Nice! I have to say though that we're all PostModern librarians here at the Faculty of Information Studies. Well, I am more so than most. "Critical information studies," as you call it, is definitely the push for the future. -- SunirShah

"Only right answer"? In the sense that it's pointless to try to change the system without understanding the past, and understanding a social history requires sympathy of those involved, and whence comes charity, and charity is to be valued above all things in the art of productive argumentation. For example, AssumeGoodFaith. -- SunirShah, a BarnRaising zealot.

Ah, I misread what you said to mean "one right answer." -- may try refactoring to clarify. -AdinaLevin


Not sure about Eisenstein, but I think the intro mixes patents and copyrights way too carelessly. In An Economic Review of the Patent System by Fritz Machlup (1958) as cited in Abbot, Cottier and Curry The Internation Intellectual Property System, Commentary and Materials, Part One, p. 225, the early history is introduced as follows:

The oldest examples of grants of exclusive rights by kings and rulers to private inventors and innovators to practice their new arts or skills go back to the 14th century. Probably the first "patent law," in the sense of a general promise of exclusive rights to inventors, was exacted in 1474 by the Republic of Venice. In the 16th century, patents were widely used by German princes, some of whom had a well-reasoned policy of granting privileges on the basis of a careful consideration of the utility and novelty of the inventions and, also, of the burden which would be imposed on the country by excluding others from the use of these inventions and by enabling the patentees to charge higher prices.

Nowhere is patent law and linked to the printing press in that passage. Similarly, to link copyright law with propriety of ideas is to equally misleading. LawrenceLessig clearly traces copyright law back to the power of booksellers. [1] Yes, the printing press features in the text, but that doesn't seem like the important part today.

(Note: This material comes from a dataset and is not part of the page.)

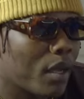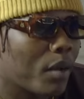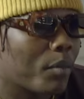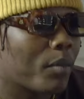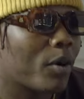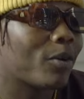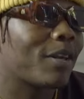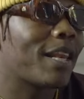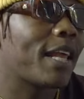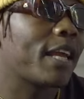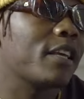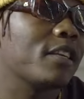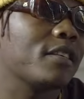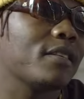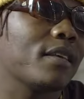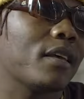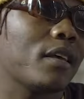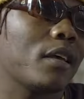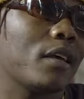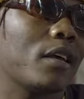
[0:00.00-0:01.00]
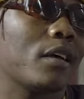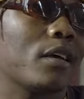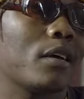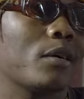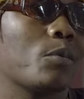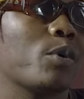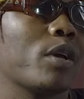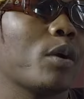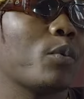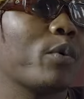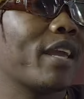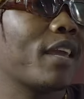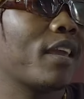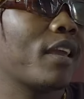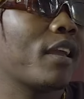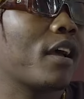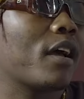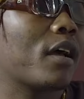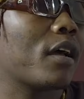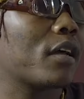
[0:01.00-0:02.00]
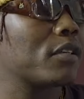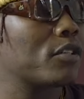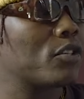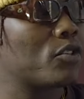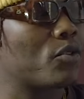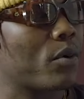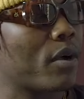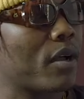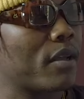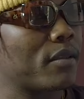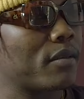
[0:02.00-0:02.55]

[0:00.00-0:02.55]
come out like it's we are working hard to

I'd either remove the pointers to history -- unless you want to expand on this printing press issue, but then more info is needed -- or replace them with a more detailed account of both patent law and copyright. But those could go on the respective pages, so I don't think you need to do it here. I like WIPO as the intro, please keep that.

-- AlexSchroeder

Globalization vs. IntellectualProperty

Given developing nations' plus large markets like China and India, many fear that IntellectualProperty is a moot subject. The Internet connects these players to our markets whether or not they abide by our social rules (CommunitySolution, LegalSolution). They only need to abide by the Internet architecture (TechnologySolution) without any accountability (VulnerabilityToCommunity; qua. the international community). Since IntellectualProperty is only a convention, and one that goes against human nature's instinct, it might just be moot faced with this force of nature.

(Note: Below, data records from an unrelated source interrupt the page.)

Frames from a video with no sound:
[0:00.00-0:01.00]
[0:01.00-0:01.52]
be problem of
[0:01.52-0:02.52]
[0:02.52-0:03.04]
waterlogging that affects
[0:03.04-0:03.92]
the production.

That might bring us back to an OralCulture age of TradeSecrets, guilds, secret recipes and methods, that was pre-academic, pre-printing press, and less capable of supporting growth and progress. That dystopic vision is why people are afraid. Some may float the idea of disconnecting non-compliant countries from the Internet. While you can never disconnect whole countreis completely, you can certainly reduce the bandwidth to uncompetitive levels. This imperialist perspective may grow in volume over time, but it will take too long to implement to matter (and possibly it may become harmful).